## Activity
In how many lines of these records does the word "with" appear? Give the number by itself.

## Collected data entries
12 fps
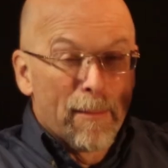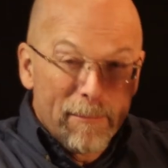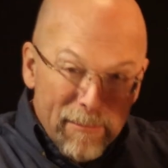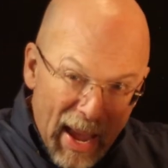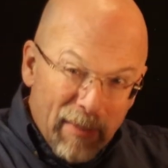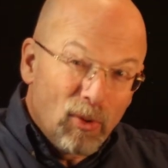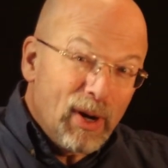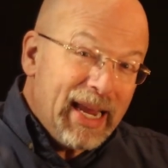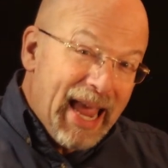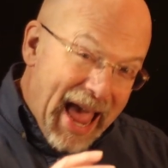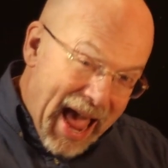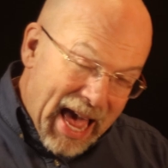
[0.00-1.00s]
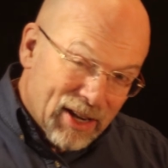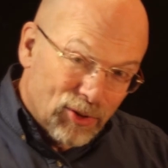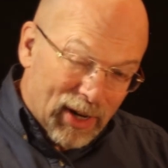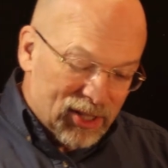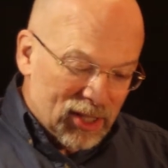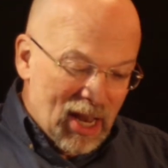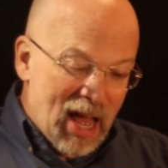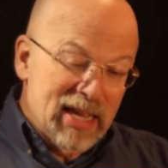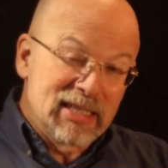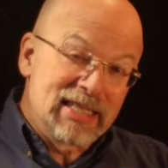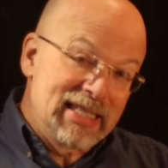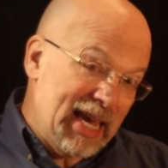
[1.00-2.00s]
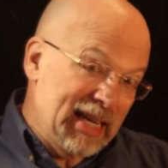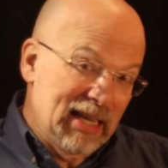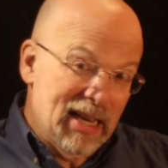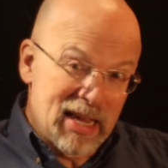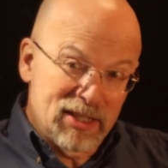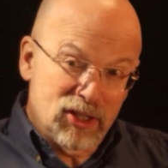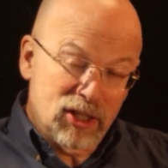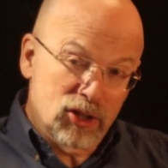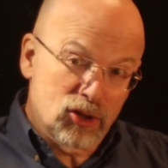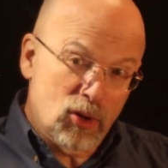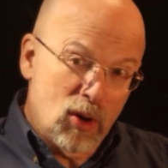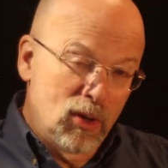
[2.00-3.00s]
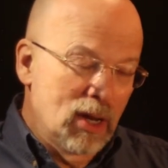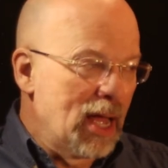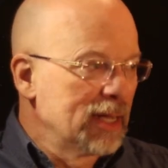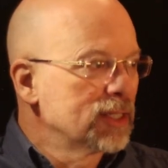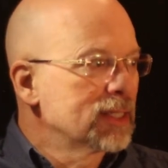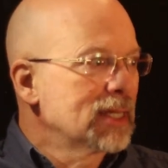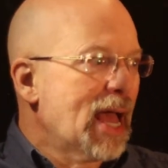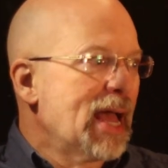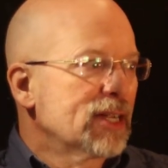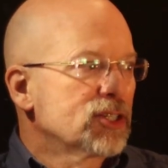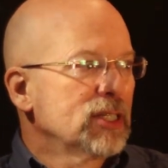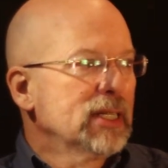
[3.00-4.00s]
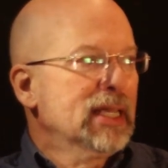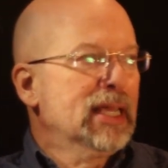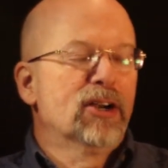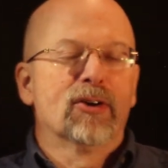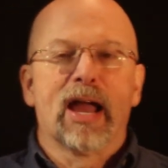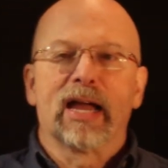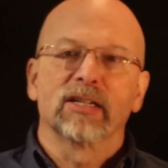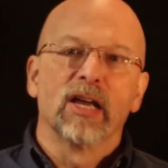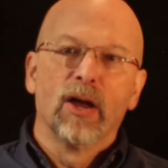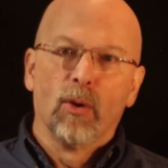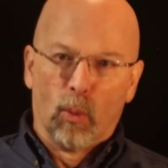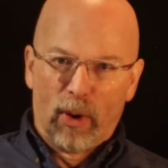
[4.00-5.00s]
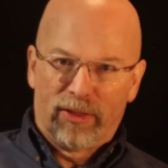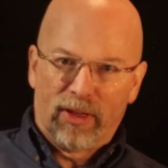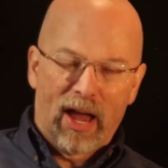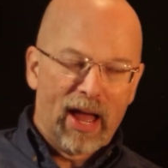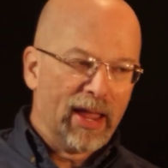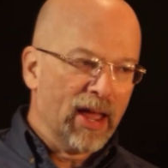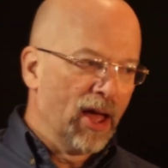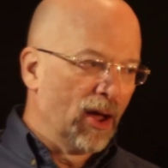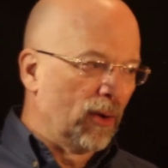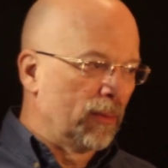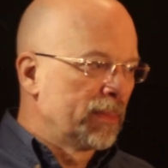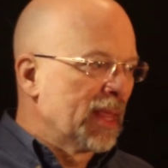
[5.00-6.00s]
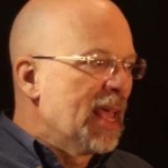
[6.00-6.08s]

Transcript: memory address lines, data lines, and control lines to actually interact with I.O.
==
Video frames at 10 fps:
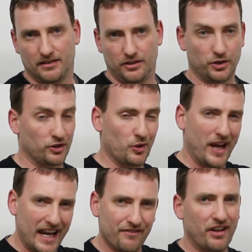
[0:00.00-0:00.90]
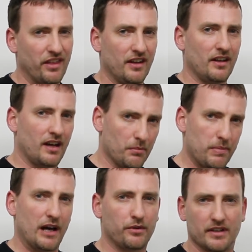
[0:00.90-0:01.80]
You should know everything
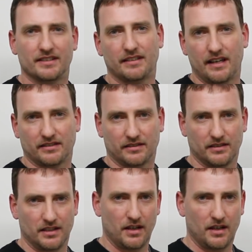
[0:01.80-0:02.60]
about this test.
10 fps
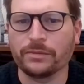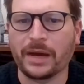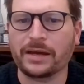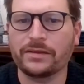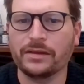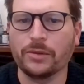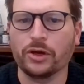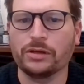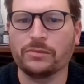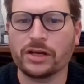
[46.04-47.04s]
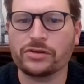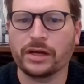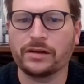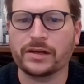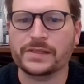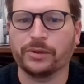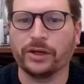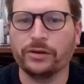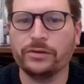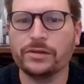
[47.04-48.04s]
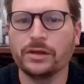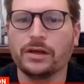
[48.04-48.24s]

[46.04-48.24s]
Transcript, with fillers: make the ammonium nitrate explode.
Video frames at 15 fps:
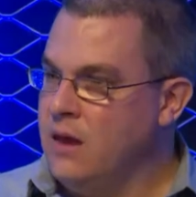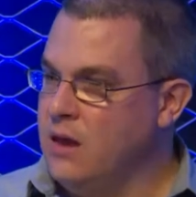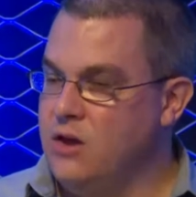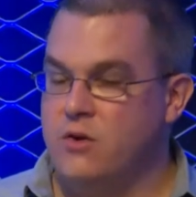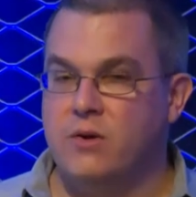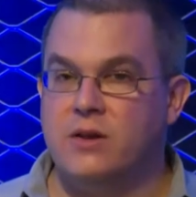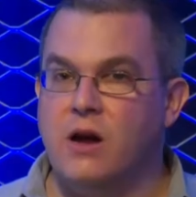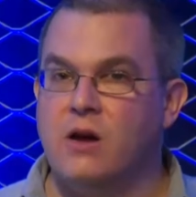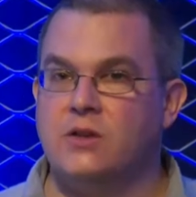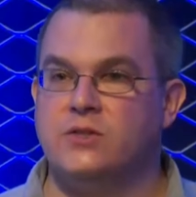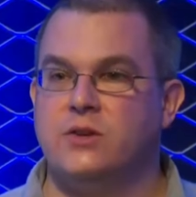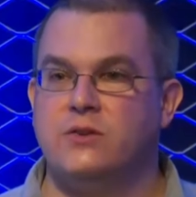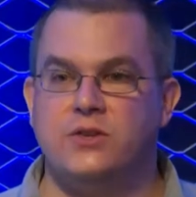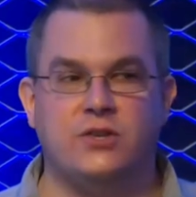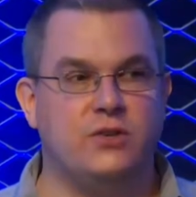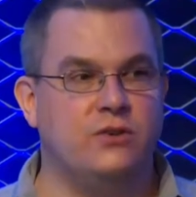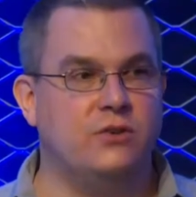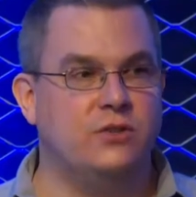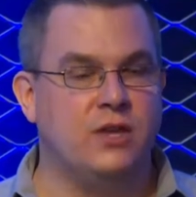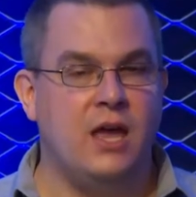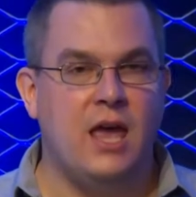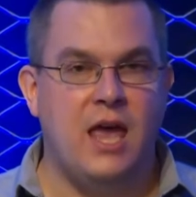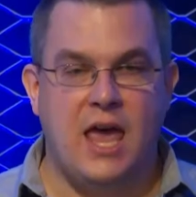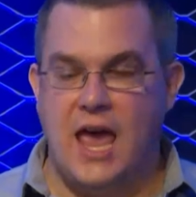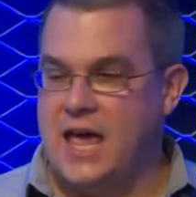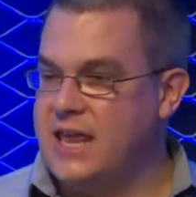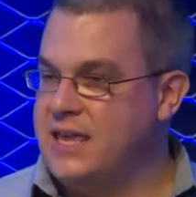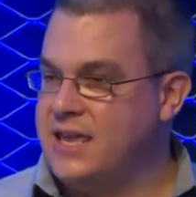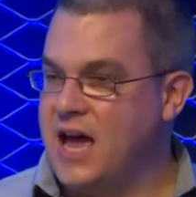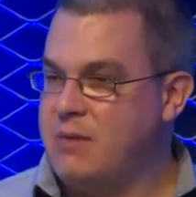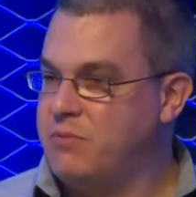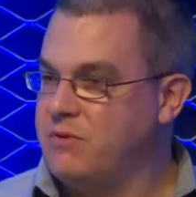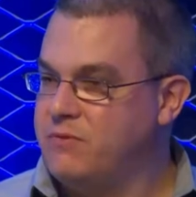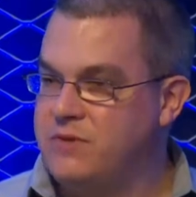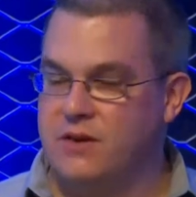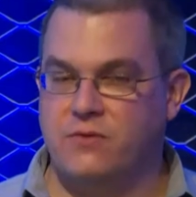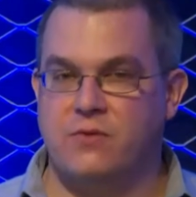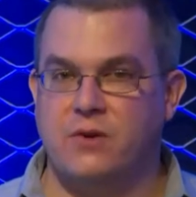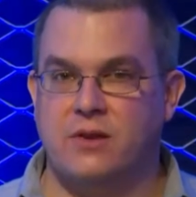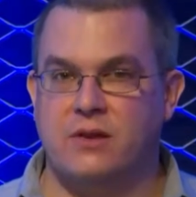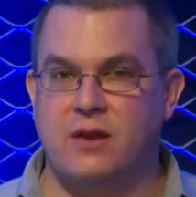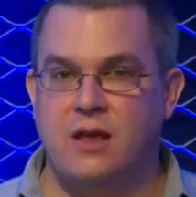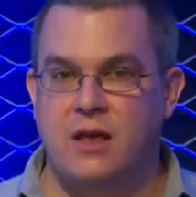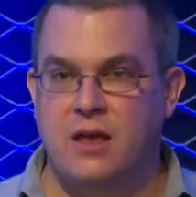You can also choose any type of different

## Solution to the problem
2